__EXERCISE DESCRIPTION__. Write out the data word for word and drop any picture you find.

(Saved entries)
++++++++++++++++++++
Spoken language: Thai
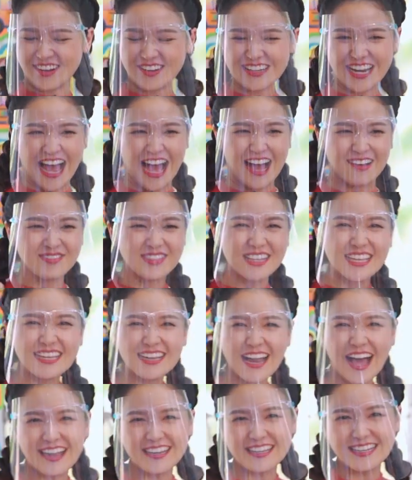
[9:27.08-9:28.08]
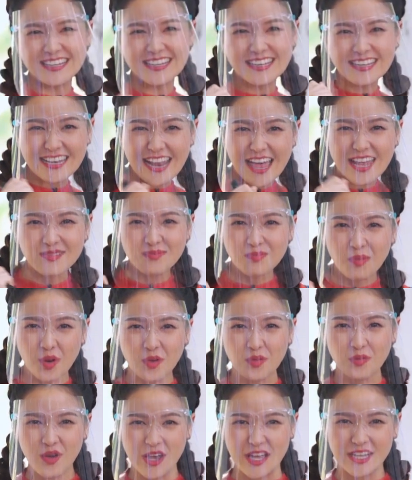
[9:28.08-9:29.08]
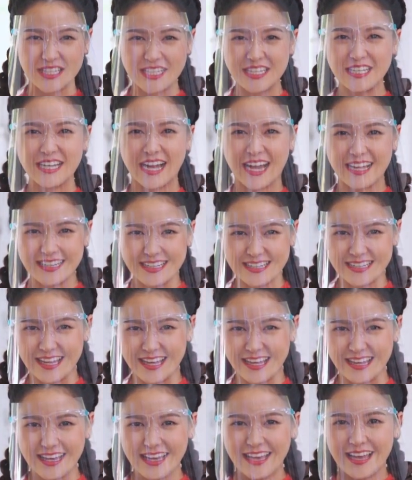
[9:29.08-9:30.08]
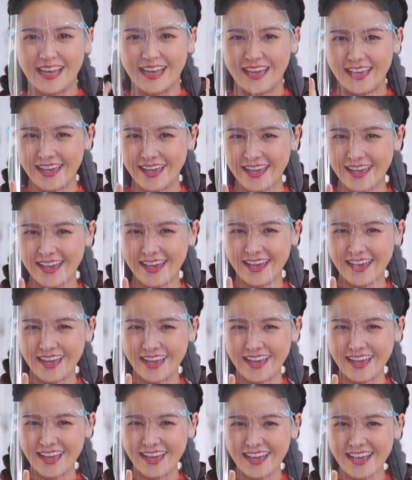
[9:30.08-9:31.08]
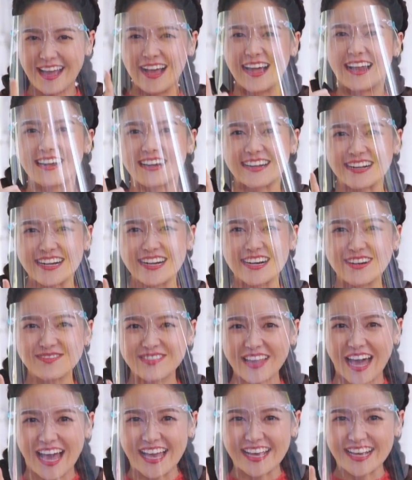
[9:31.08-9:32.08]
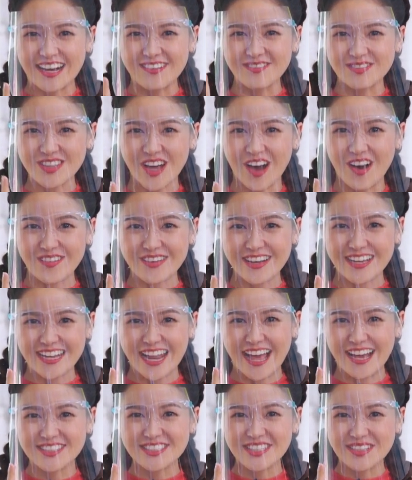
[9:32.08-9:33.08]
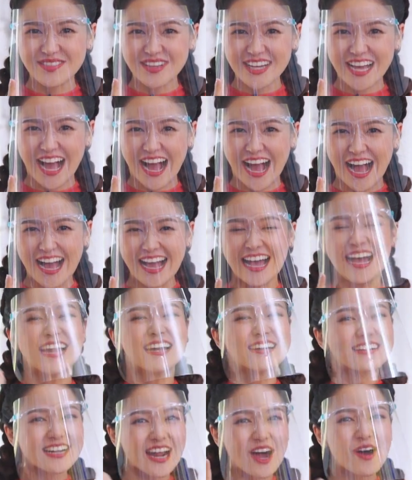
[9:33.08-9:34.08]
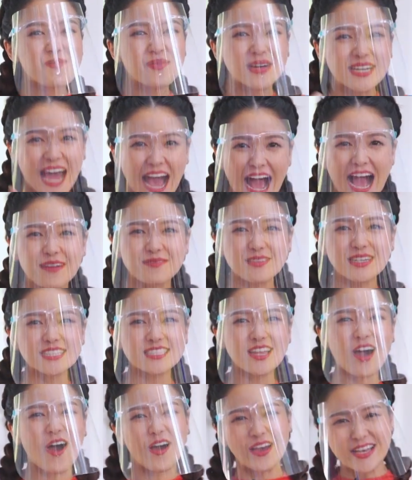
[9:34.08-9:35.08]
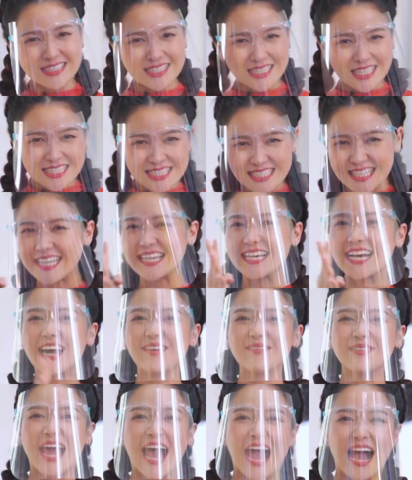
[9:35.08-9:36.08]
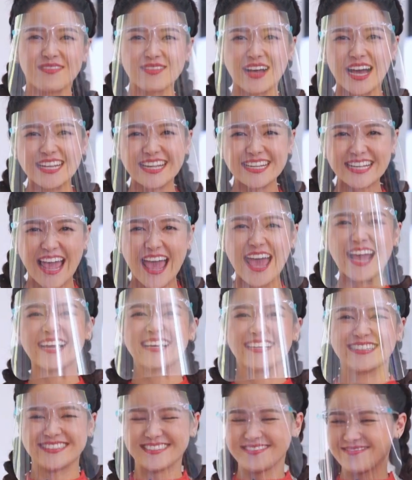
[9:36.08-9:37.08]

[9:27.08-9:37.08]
น้องหนามกีฬานี้เล่นบนเวทีค่ะเด็กๆเริ่มได้คำตอบกันแล้วใช่ไหมคะเรามาถามกันต่ออีกสัก4คำถามค่ะเด็กๆ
++++++++++++++++++++
__RESULT__.
Spoken language: Thai
[9:27.08-9:28.08]
[9:28.08-9:29.08]
[9:29.08-9:30.08]
[9:30.08-9:31.08]
[9:31.08-9:32.08]
[9:32.08-9:33.08]
[9:33.08-9:34.08]
[9:34.08-9:35.08]
[9:35.08-9:36.08]
[9:36.08-9:37.08]

[9:27.08-9:37.08]
น้องหนามกีฬานี้เล่นบนเวทีค่ะเด็กๆเริ่มได้คำตอบกันแล้วใช่ไหมคะเรามาถามกันต่ออีกสัก4คำถามค่ะเด็กๆ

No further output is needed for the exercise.